**ACTION ITEM:** The records below are to be returned word for word, with pictures left out.

--- DATA SECTION Enclosed Below ---

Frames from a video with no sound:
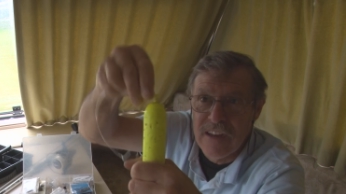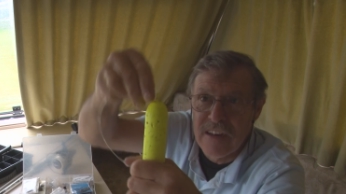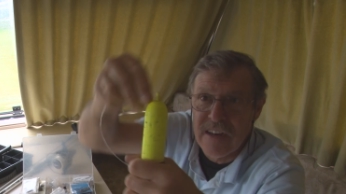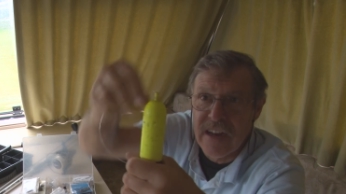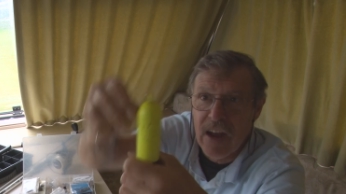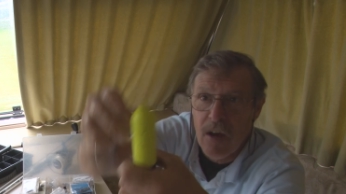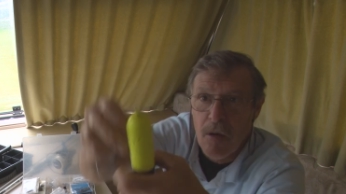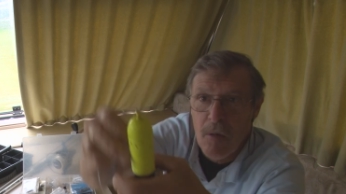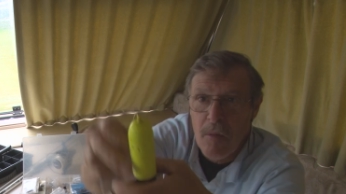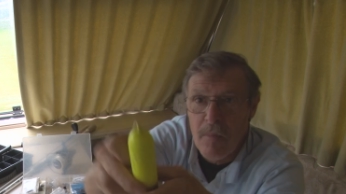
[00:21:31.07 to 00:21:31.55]

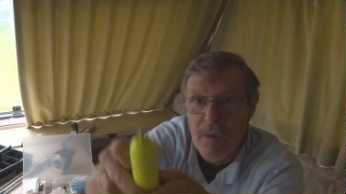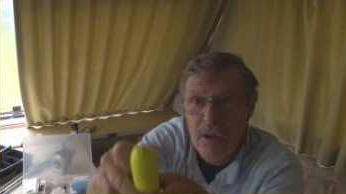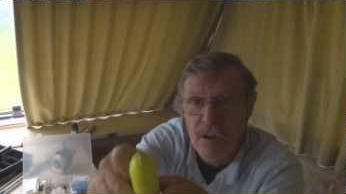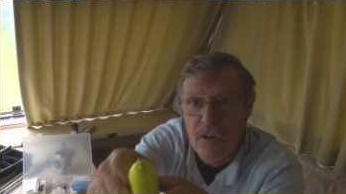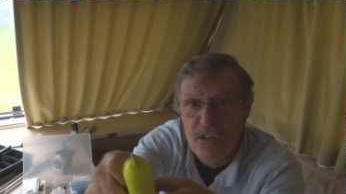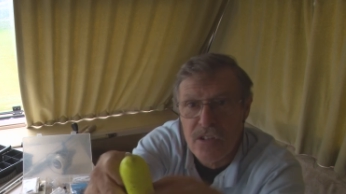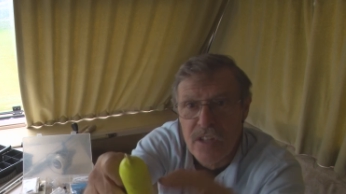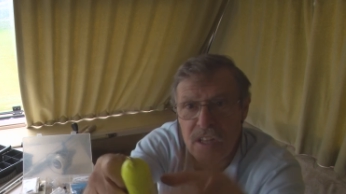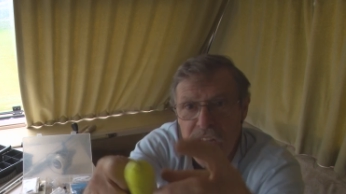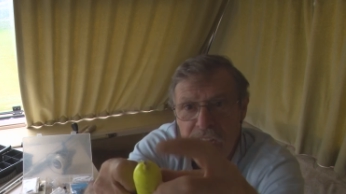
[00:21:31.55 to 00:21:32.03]
Now,
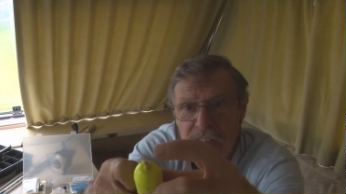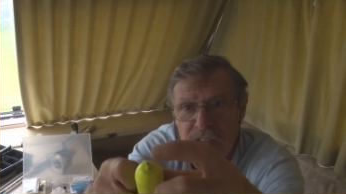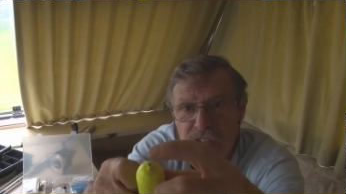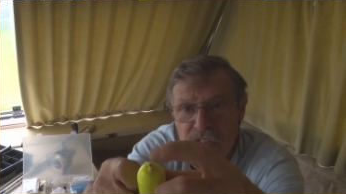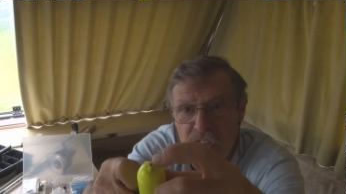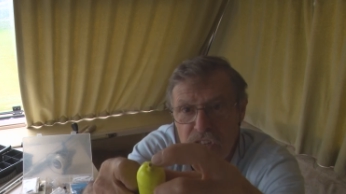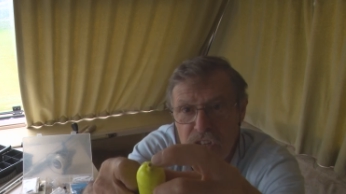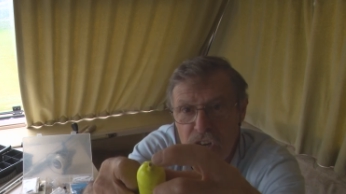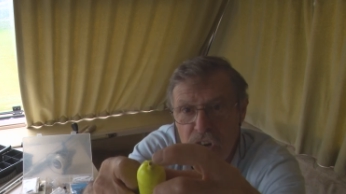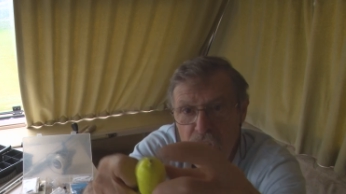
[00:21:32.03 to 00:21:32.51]
because they have
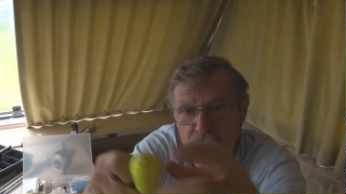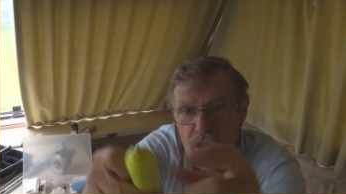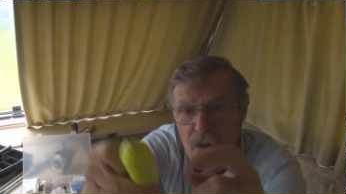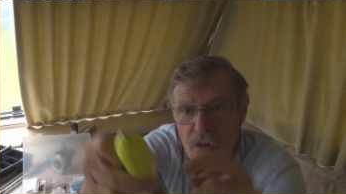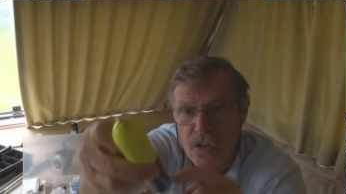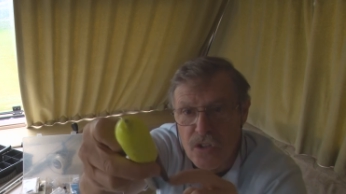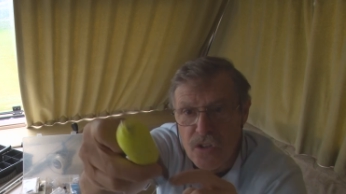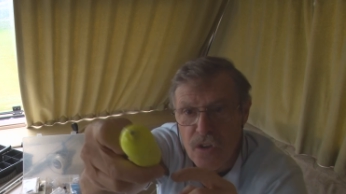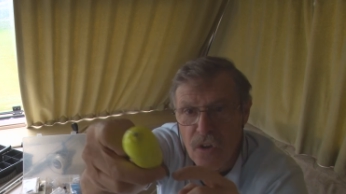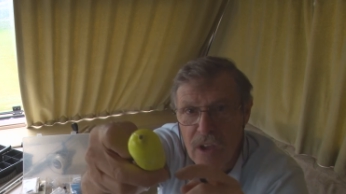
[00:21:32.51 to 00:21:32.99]
such a
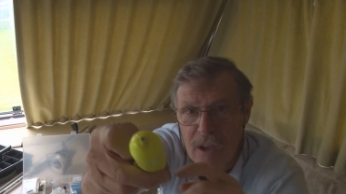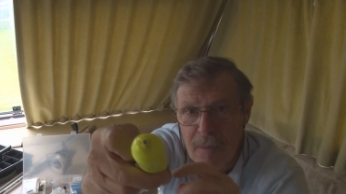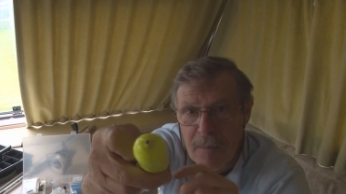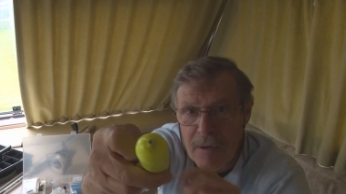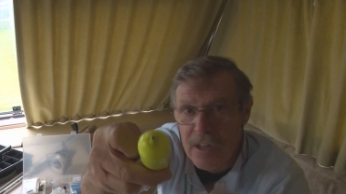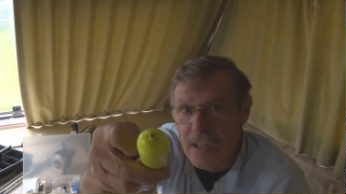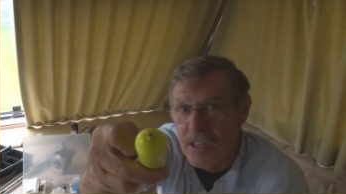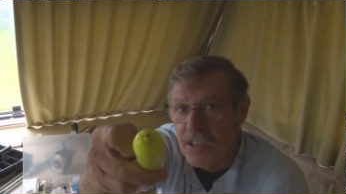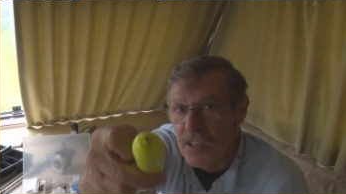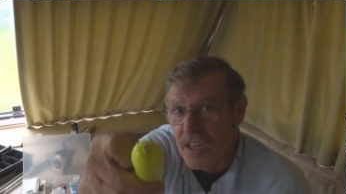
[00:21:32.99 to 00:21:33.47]
large
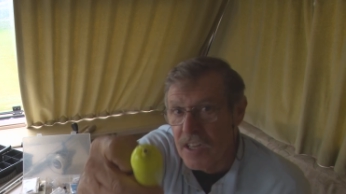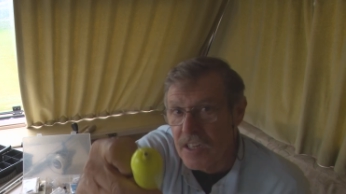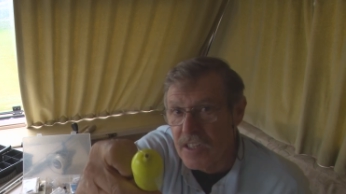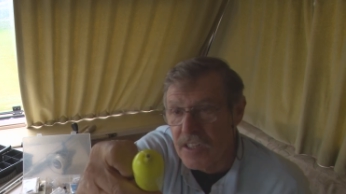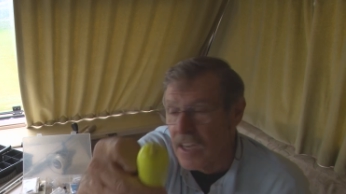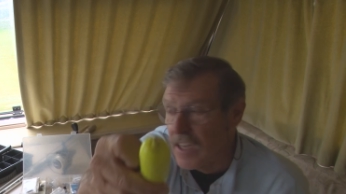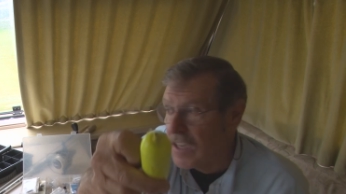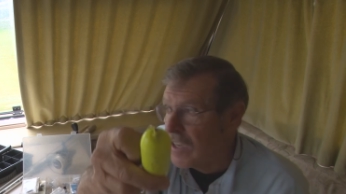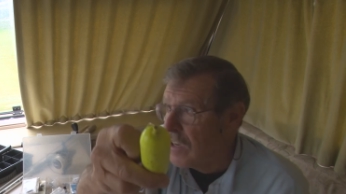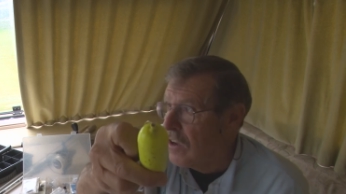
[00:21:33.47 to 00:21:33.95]
diameter, because they can
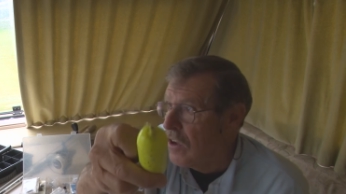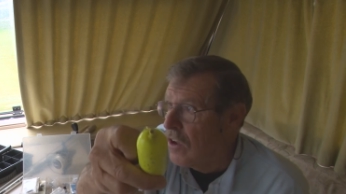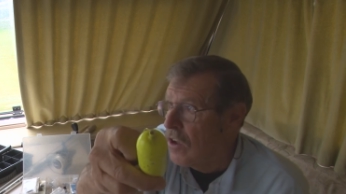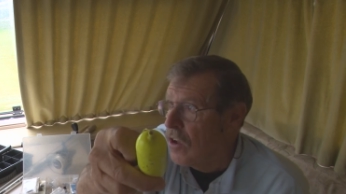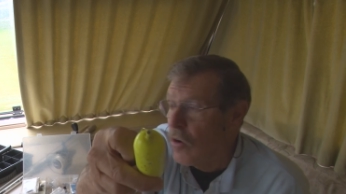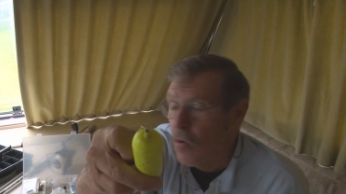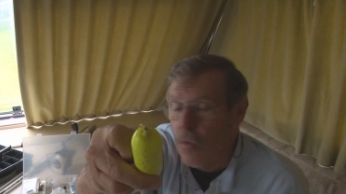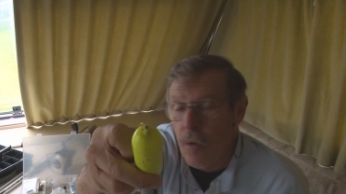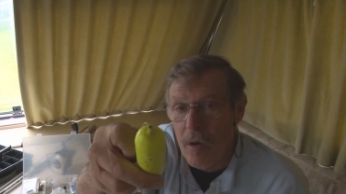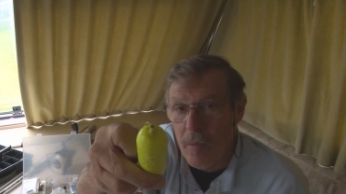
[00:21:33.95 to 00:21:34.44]
take
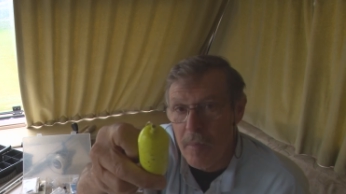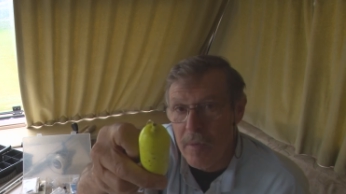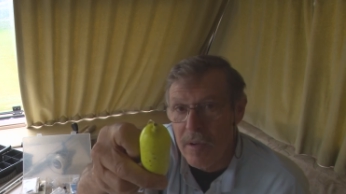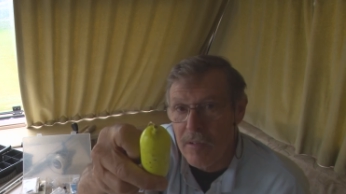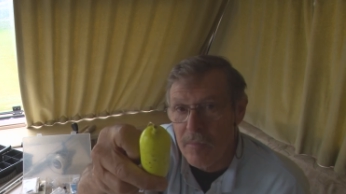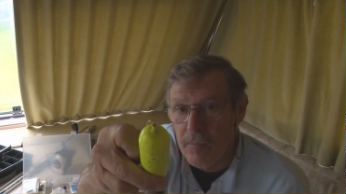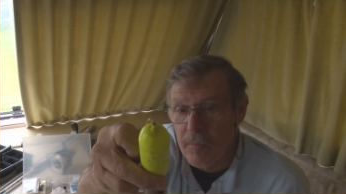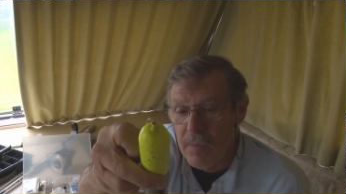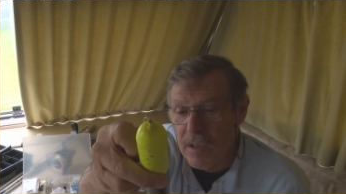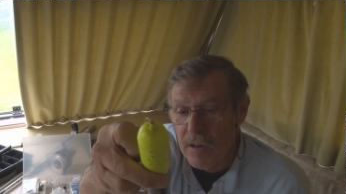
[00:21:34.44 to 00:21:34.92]
quite a
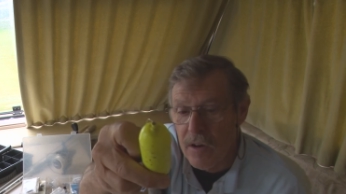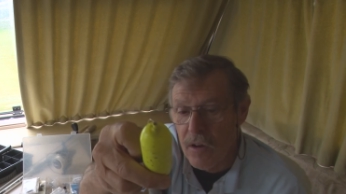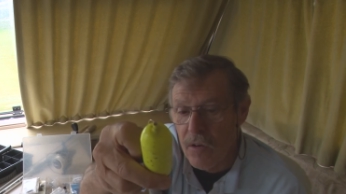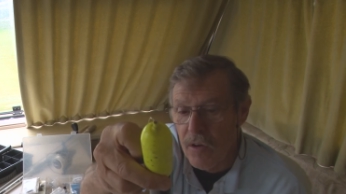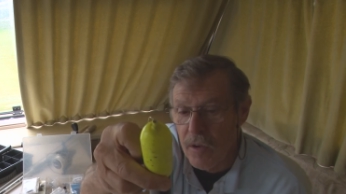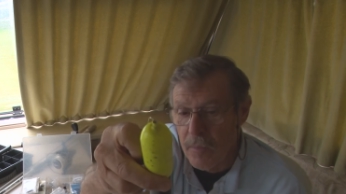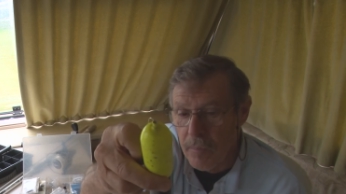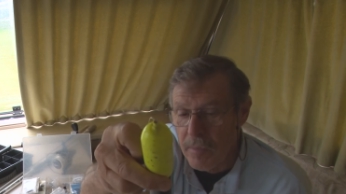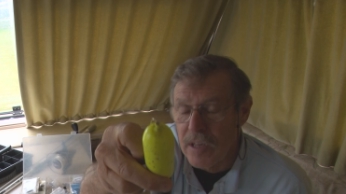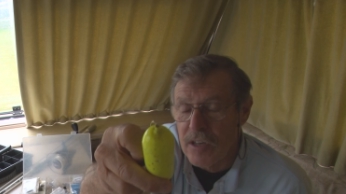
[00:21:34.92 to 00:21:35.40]
big, big
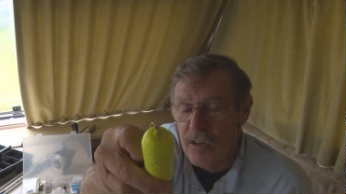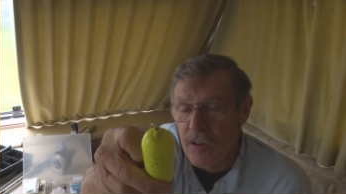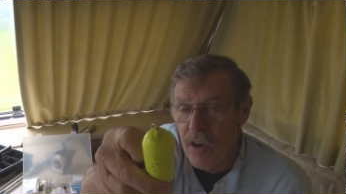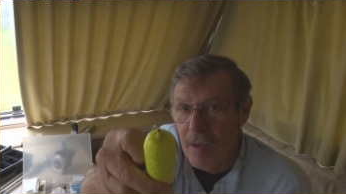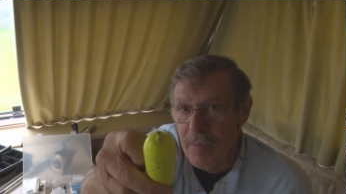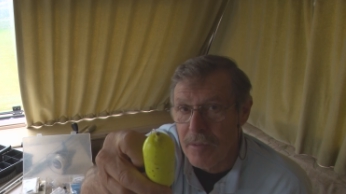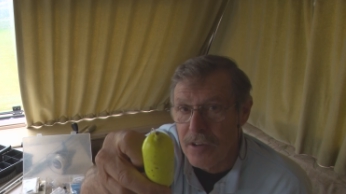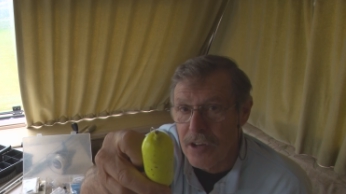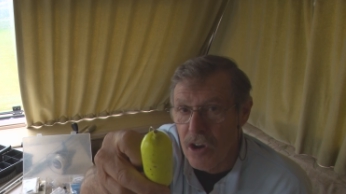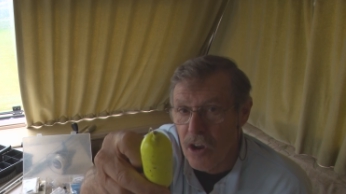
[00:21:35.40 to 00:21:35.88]
line, big
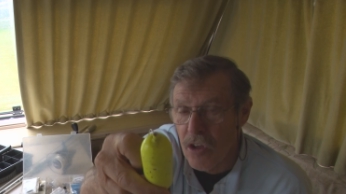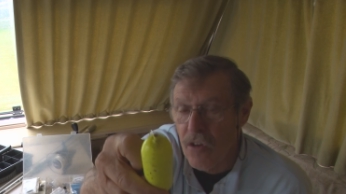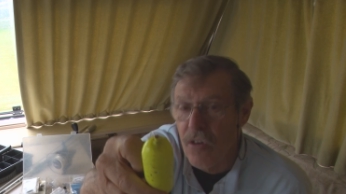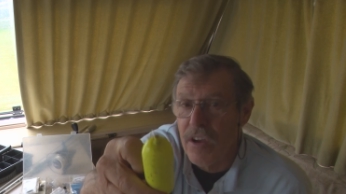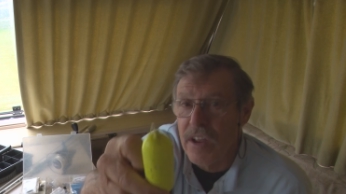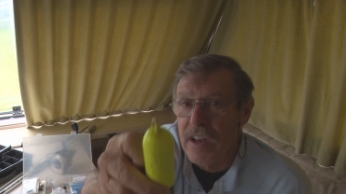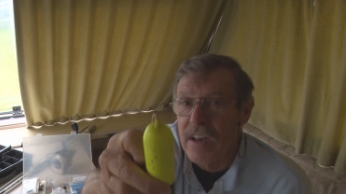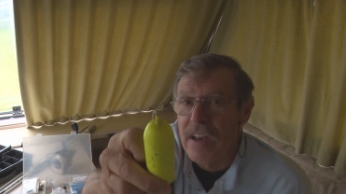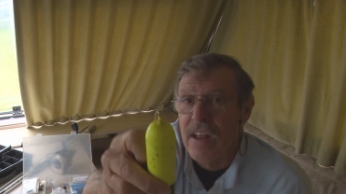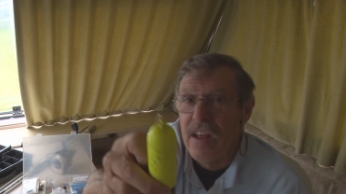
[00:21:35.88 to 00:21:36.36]
diameter
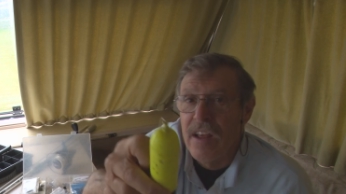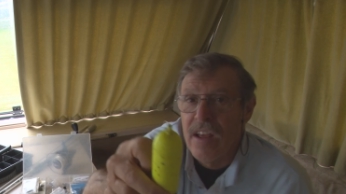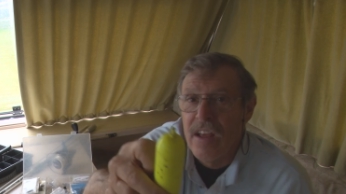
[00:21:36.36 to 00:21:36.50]
line,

--- End of Enclosed DATA SECTION ---

**TASK RESPONSE:**
Frames from a video with no sound:
[00:21:31.07 to 00:21:31.55]

[00:21:31.55 to 00:21:32.03]
Now,
[00:21:32.03 to 00:21:32.51]
because they have
[00:21:32.51 to 00:21:32.99]
such a
[00:21:32.99 to 00:21:33.47]
large
[00:21:33.47 to 00:21:33.95]
diameter, because they can
[00:21:33.95 to 00:21:34.44]
take
[00:21:34.44 to 00:21:34.92]
quite a
[00:21:34.92 to 00:21:35.40]
big, big
[00:21:35.40 to 00:21:35.88]
line, big
[00:21:35.88 to 00:21:36.36]
diameter
[00:21:36.36 to 00:21:36.50]
line,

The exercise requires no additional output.